LAUSR

BACKGROUND Regular exercise is a lifestyle intervention for controlling hypertension and has an improving effect on vascular function. Voltage-gated L-type Ca (LTCC) and large-conductance Ca-activated K (BKCa) channels are two principal mediators of vascular smooth muscle cell contractility and arterial tone. The present study tested the hypothesis that DNA methylation dynamics plays a key role in exercise-induced reprogramming and downregulation of LTCC and BKCa channel in mesenteric arteries from spontaneously hypertensive rats (SHRs).

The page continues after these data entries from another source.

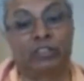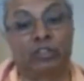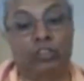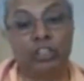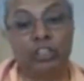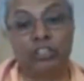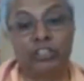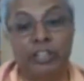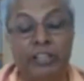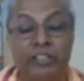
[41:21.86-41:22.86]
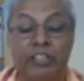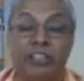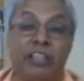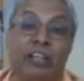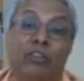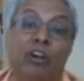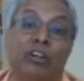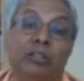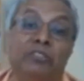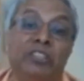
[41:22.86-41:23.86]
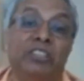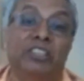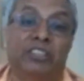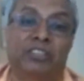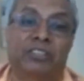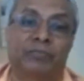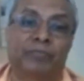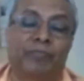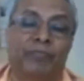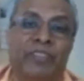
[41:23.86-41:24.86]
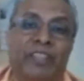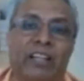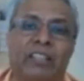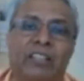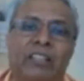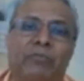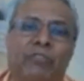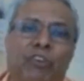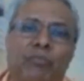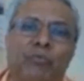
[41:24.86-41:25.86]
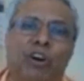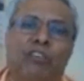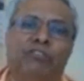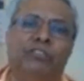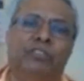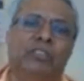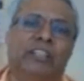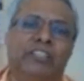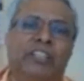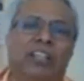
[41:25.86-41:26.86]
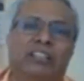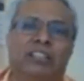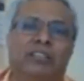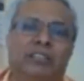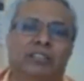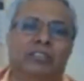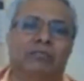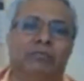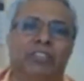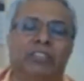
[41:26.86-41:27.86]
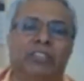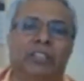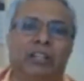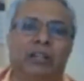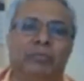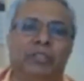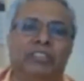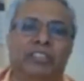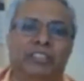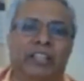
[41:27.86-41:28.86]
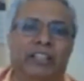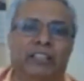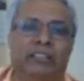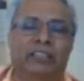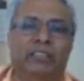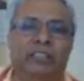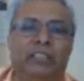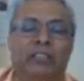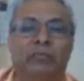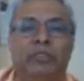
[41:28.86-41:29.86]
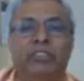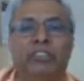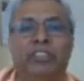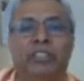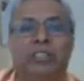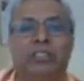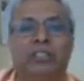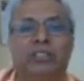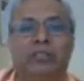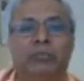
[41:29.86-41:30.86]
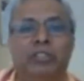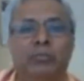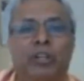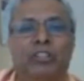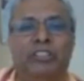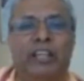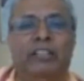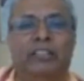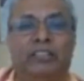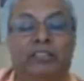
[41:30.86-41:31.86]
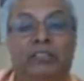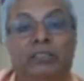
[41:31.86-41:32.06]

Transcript: so these changes are called the vrittis. They are in the form of a circle Vritta means a circle. Vritti means small circle.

METHODS SHRs and Wistar-Kyoto (WKY) rats were subjected to exercise training or kept sedentary, and vascular molecular and functional properties were evaluated. RESULTS Exercise inhibited hypertension-induced upregulation of LTCC and BKCa channel function in mesenteric arteries by repressing LTCC α1c and BKCa β1 subunit expression. In accordance, exercise triggered hypermethylation of α1c and β1 gene in SHR, with concomitant decreasing TET1, increasing DNMT1 and DNMT3b expression in mesenteric arteries, as well as altering peripheral α-KG and S-adenosylmethionine/ S-adenosylhomocysteine ratio. Acting synergistically, these exercise-induced functional and molecular amelioration could allow for attenuating hypertension-induced elevation in arterial blood pressure. CONCLUSION Our results indicate that exercise suppresses LTCC and BKCa channel function via hypermethylation of α1c and β1 subunits, which contributes to the restoration of mesenteric arterial function and vasodilation during hypertension.